- What is being asked:
Each image should be skipped while the records are restated word for word.
==== Data ====
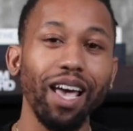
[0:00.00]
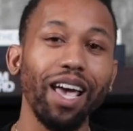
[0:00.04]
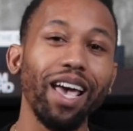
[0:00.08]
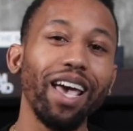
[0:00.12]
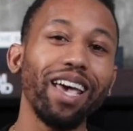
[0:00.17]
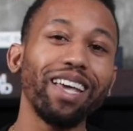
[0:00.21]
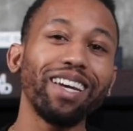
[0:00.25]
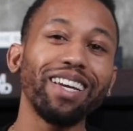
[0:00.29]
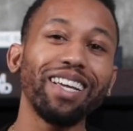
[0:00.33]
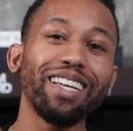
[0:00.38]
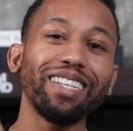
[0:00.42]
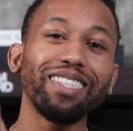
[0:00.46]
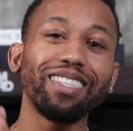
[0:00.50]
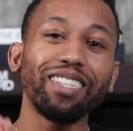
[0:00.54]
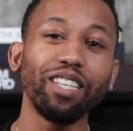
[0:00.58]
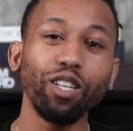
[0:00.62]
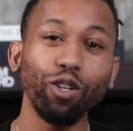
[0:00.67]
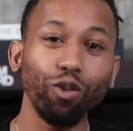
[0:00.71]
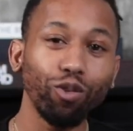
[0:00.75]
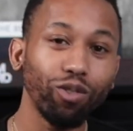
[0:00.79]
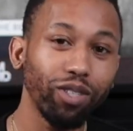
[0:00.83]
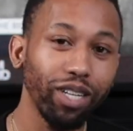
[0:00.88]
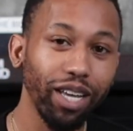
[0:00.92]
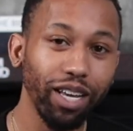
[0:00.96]
And
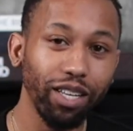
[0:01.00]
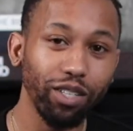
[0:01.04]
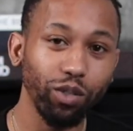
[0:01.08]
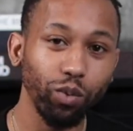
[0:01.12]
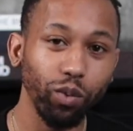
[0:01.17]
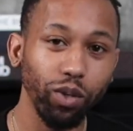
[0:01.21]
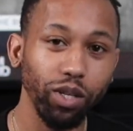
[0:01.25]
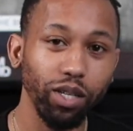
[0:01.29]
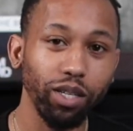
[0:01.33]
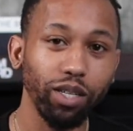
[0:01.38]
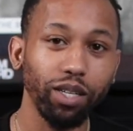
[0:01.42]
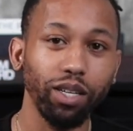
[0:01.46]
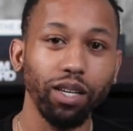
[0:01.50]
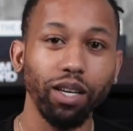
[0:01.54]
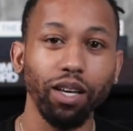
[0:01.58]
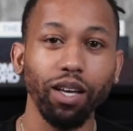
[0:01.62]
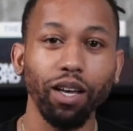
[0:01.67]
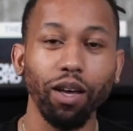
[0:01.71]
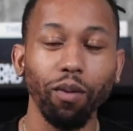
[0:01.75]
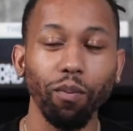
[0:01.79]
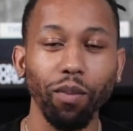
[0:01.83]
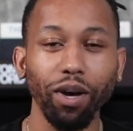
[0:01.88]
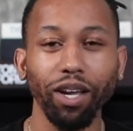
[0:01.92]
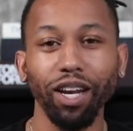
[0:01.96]
until next week,
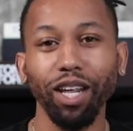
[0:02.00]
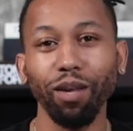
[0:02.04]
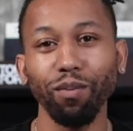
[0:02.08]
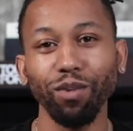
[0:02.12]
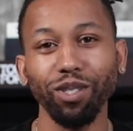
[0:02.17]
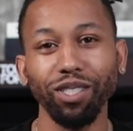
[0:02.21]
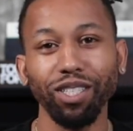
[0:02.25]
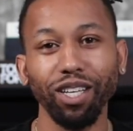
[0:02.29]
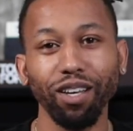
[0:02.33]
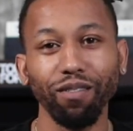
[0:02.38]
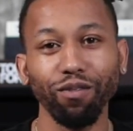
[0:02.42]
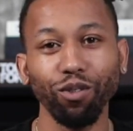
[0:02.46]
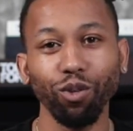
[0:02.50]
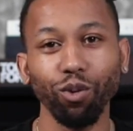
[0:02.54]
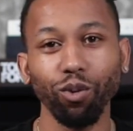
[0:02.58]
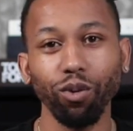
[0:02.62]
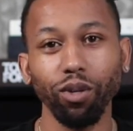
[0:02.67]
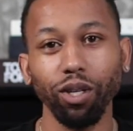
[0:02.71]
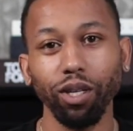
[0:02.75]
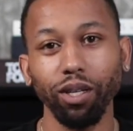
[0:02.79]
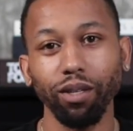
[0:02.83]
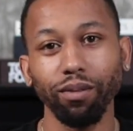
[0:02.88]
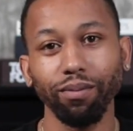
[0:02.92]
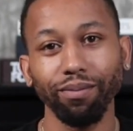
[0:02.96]
my name is Dev
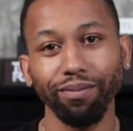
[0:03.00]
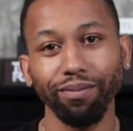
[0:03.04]
Dooley.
====
- Solution to this task:
[0:00.00]
[0:00.04]
[0:00.08]
[0:00.12]
[0:00.17]
[0:00.21]
[0:00.25]
[0:00.29]
[0:00.33]
[0:00.38]
[0:00.42]
[0:00.46]
[0:00.50]
[0:00.54]
[0:00.58]
[0:00.62]
[0:00.67]
[0:00.71]
[0:00.75]
[0:00.79]
[0:00.83]
[0:00.88]
[0:00.92]
[0:00.96]
And
[0:01.00]
[0:01.04]
[0:01.08]
[0:01.12]
[0:01.17]
[0:01.21]
[0:01.25]
[0:01.29]
[0:01.33]
[0:01.38]
[0:01.42]
[0:01.46]
[0:01.50]
[0:01.54]
[0:01.58]
[0:01.62]
[0:01.67]
[0:01.71]
[0:01.75]
[0:01.79]
[0:01.83]
[0:01.88]
[0:01.92]
[0:01.96]
until next week,
[0:02.00]
[0:02.04]
[0:02.08]
[0:02.12]
[0:02.17]
[0:02.21]
[0:02.25]
[0:02.29]
[0:02.33]
[0:02.38]
[0:02.42]
[0:02.46]
[0:02.50]
[0:02.54]
[0:02.58]
[0:02.62]
[0:02.67]
[0:02.71]
[0:02.75]
[0:02.79]
[0:02.83]
[0:02.88]
[0:02.92]
[0:02.96]
my name is Dev
[0:03.00]
[0:03.04]
Dooley.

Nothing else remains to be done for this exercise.